Seit gestern drücken die meisten Pflichtschüler wieder die Schulbank. Entgegen dem Trend stieg die Schülerzahl im Bezirk.

Von Hubert Daum

Imst –Nach knapp zwei Monaten schrillten gestern für die meisten der rund 4900 Pflichtschüler im Bezirk Imst wieder die Schulglocken. Während tirolweit die Schülerzahl um rund 1000 sank, darf man sich im Bezirk über eine leichte Steigerung seit vielen Jahren freuen. Für viele Knirpse war dieser Tag ein besonderes Abenteuer: 730 Taferlklassler und natürlich deren Eltern fieberten auf den ersten Schultag hin, rund 500 Kinder lernten das Ambiente einer Neuen Mittelschule (NMS) kennen. Übrigens, Hauptschulen haben im Bezirk ausgedient: Sölden, Längenfeld, Umhausen, Oetz und Mieming dürfen sich ab sofort NMS mit ihren Schwerpunkten „Lernfelder“ und „Team-Teaching“ nennen.
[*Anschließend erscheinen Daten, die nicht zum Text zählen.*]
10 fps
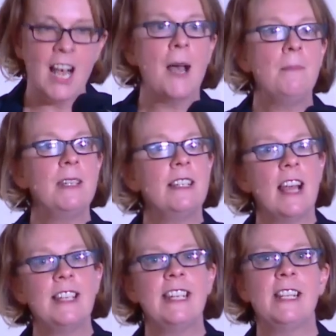I'm
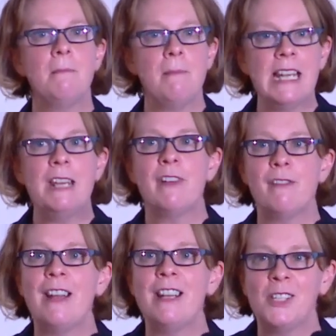delighted that many of our
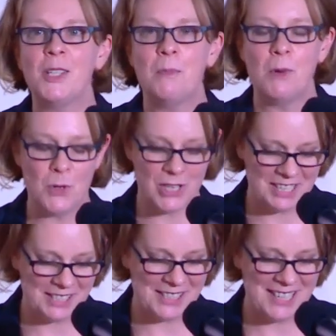friends and
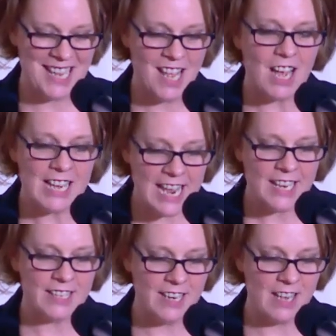supporters are here
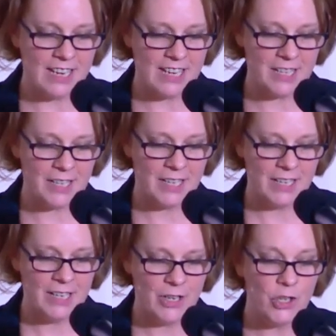tonight.
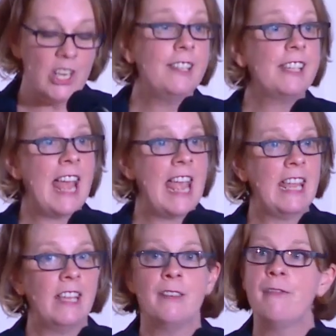
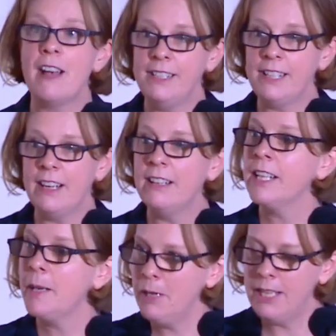GSK, Pfizer,
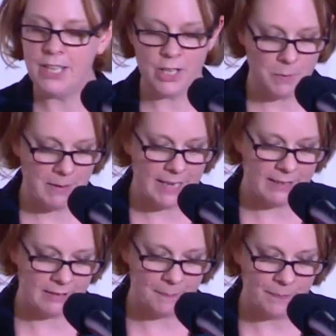Community
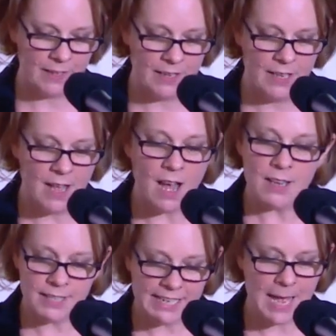Jameel,
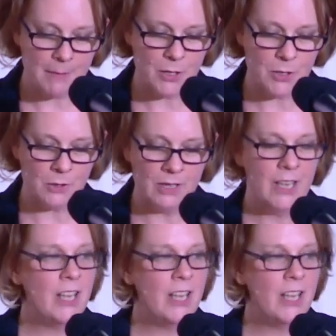Art and Capital.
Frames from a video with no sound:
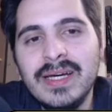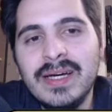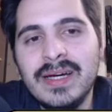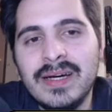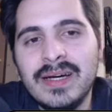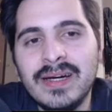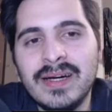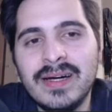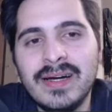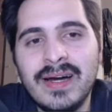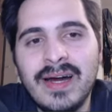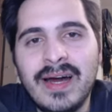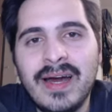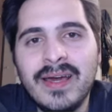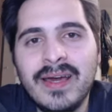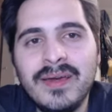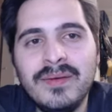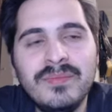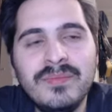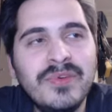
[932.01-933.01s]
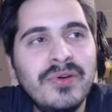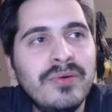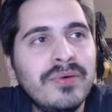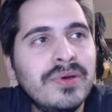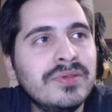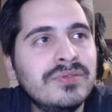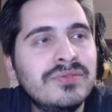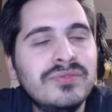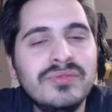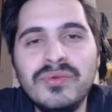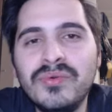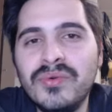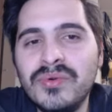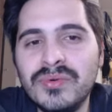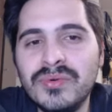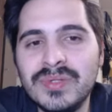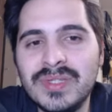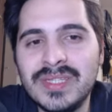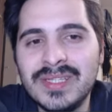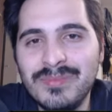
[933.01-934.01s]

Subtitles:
I'm going to root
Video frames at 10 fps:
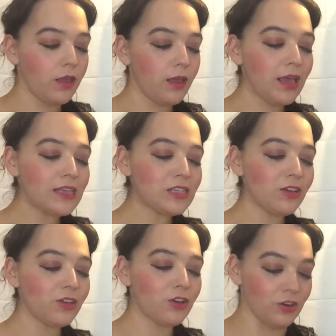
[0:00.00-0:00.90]
Has it
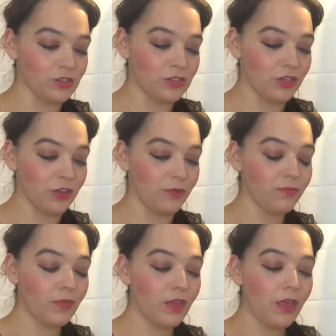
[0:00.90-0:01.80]
occurred to you
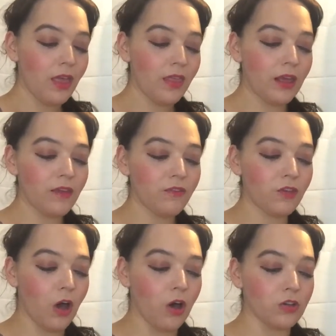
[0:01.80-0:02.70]
that I have
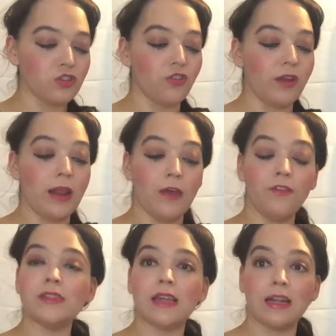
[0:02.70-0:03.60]
gone to great
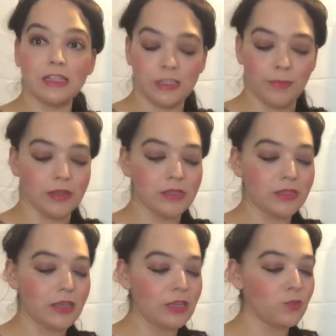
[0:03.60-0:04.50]
effort and expense,
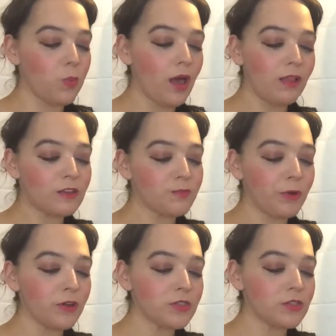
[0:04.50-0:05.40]
as well as personal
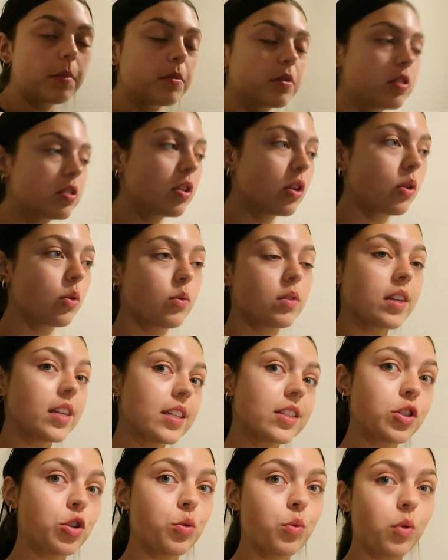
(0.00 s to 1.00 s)
So
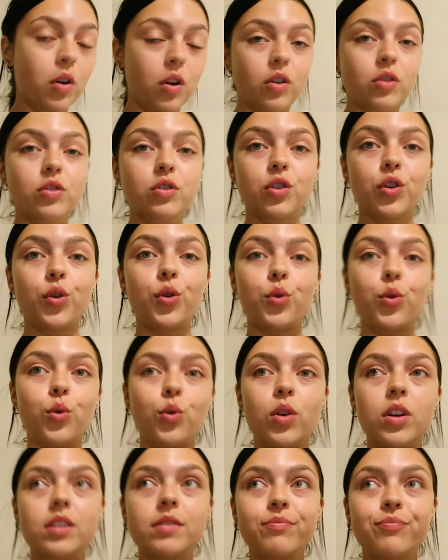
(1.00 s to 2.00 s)
need to
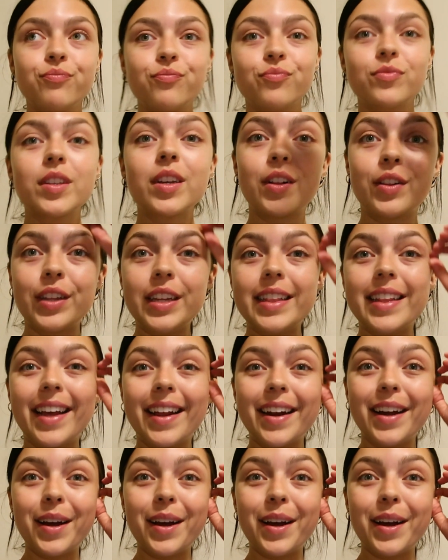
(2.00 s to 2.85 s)
also clean that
„Wir haben Gott sei Dank bezirksweit keinen Lehrermangel“, berichtet Schulamtsleiter Markus Reinstadler und weiß alle 620 Planstellen an den 60 Pflichtschulen besetzt. Die geographische Nähe der Pädagogischen Hochschule sei einer der Hauptgründe. „Im Bezirk Imst haben wir keine einzige Schulschließung zu beklagen“, freut sich Bezirksschulinspektor Thomas Eiterer. Tirolweit mussten nämlich sechs weitere Schulen ihre Tore für immer schließen.

Aber auch für die Eltern, speziell für Alleinerzieher, tickt nun die Uhr etwas anders, vor allem im finanziellen Bereich: Alleine für den Schulstart der ABC-Schützen sind zwischen 70 und 250 Euro zu berappen.

Andererseits tut sich bei vielen Erziehungsberechtigten die neue Möglichkeit auf, ganztägig arbeiten zu gehen. Genau aus diesem Grund wird von Bund und Land die schulische Tagesbetreuung forciert. Auch in diesem Bereich sieht der Schulamtsleiter bezirksweit eine Steigerung des Angebotes.